---- Dataset records

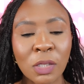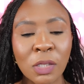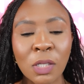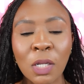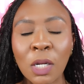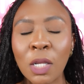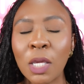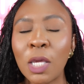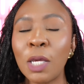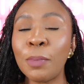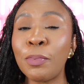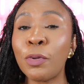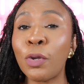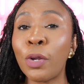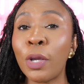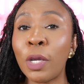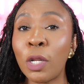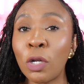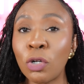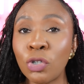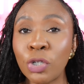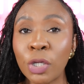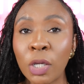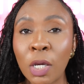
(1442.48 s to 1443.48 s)
is gonna keep your
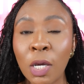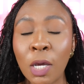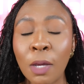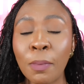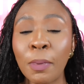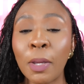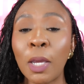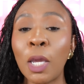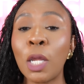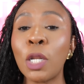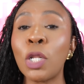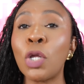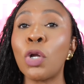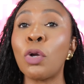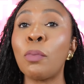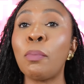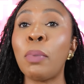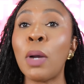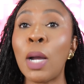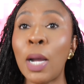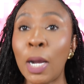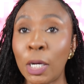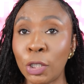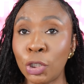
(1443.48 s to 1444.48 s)
energy up and your
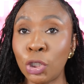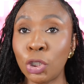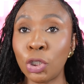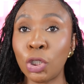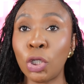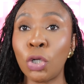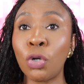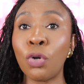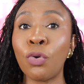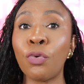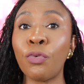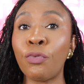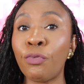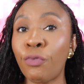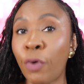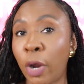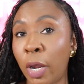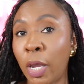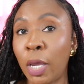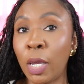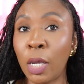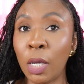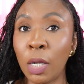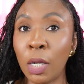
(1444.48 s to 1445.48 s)
posture right.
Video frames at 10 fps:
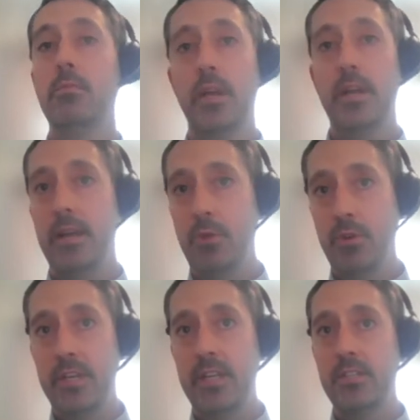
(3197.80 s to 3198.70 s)
again
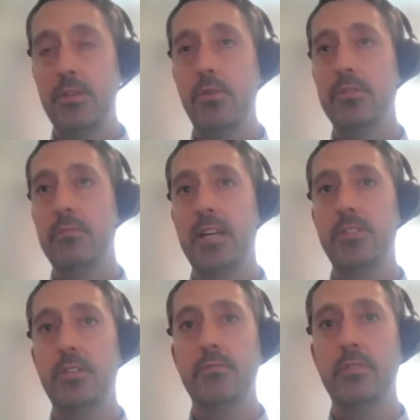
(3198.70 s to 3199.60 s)
moving into the
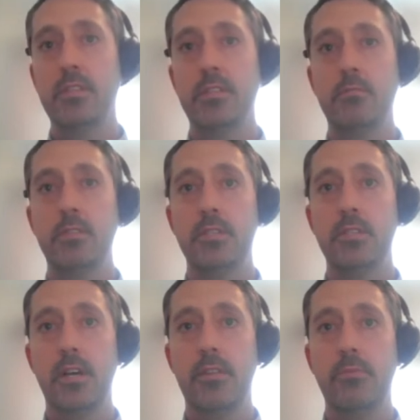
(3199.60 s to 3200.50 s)
automation of the
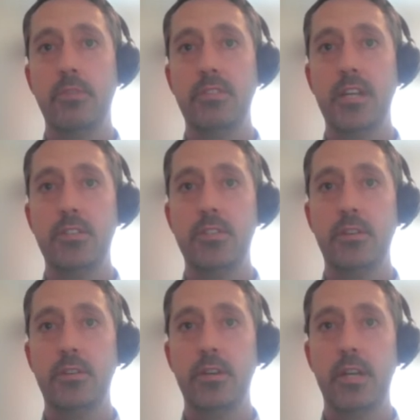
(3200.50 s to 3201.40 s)
design that we've touched
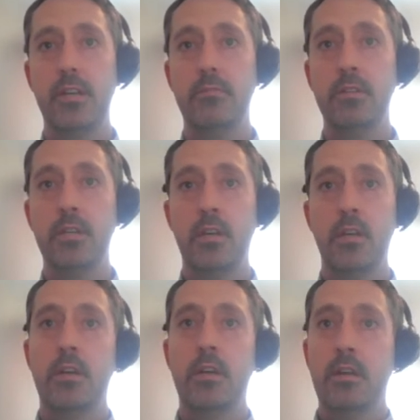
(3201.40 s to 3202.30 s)
on earlier.
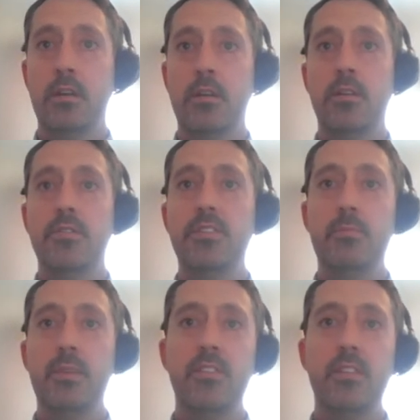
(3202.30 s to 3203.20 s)
This
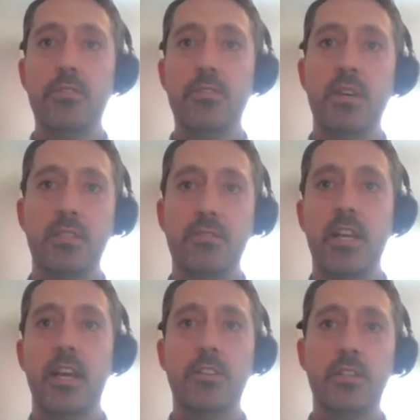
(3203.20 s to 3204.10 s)
method of
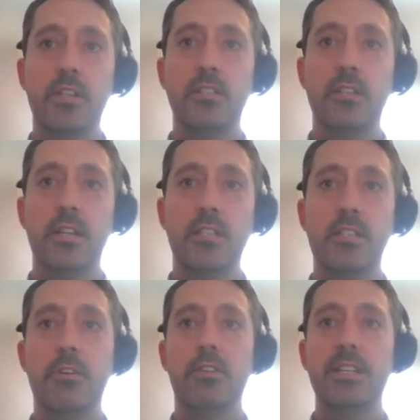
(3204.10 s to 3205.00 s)
specification doesn't
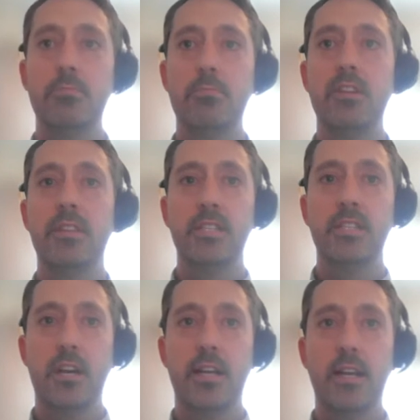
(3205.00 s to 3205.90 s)
necessarily split the
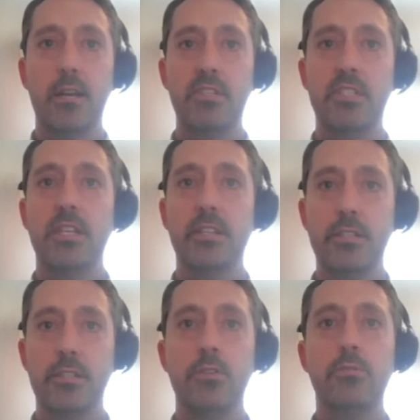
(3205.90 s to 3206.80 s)
design elements
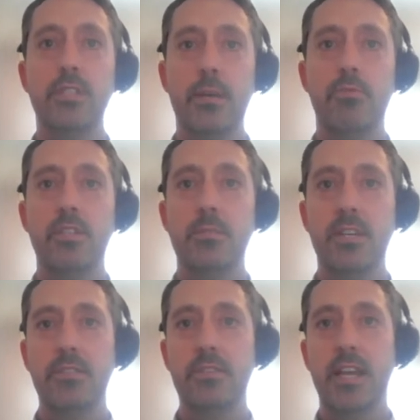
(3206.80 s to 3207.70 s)
into two separate
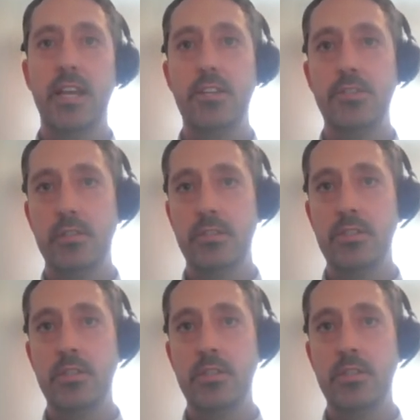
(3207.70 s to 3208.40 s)
specifications,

--------

**Exercise requirements**
Write out the entries word for word. Skip the pictures.

**Exercise result**
(1442.48 s to 1443.48 s)
is gonna keep your
(1443.48 s to 1444.48 s)
energy up and your
(1444.48 s to 1445.48 s)
posture right.
Video frames at 10 fps:
(3197.80 s to 3198.70 s)
again
(3198.70 s to 3199.60 s)
moving into the
(3199.60 s to 3200.50 s)
automation of the
(3200.50 s to 3201.40 s)
design that we've touched
(3201.40 s to 3202.30 s)
on earlier.
(3202.30 s to 3203.20 s)
This
(3203.20 s to 3204.10 s)
method of
(3204.10 s to 3205.00 s)
specification doesn't
(3205.00 s to 3205.90 s)
necessarily split the
(3205.90 s to 3206.80 s)
design elements
(3206.80 s to 3207.70 s)
into two separate
(3207.70 s to 3208.40 s)
specifications,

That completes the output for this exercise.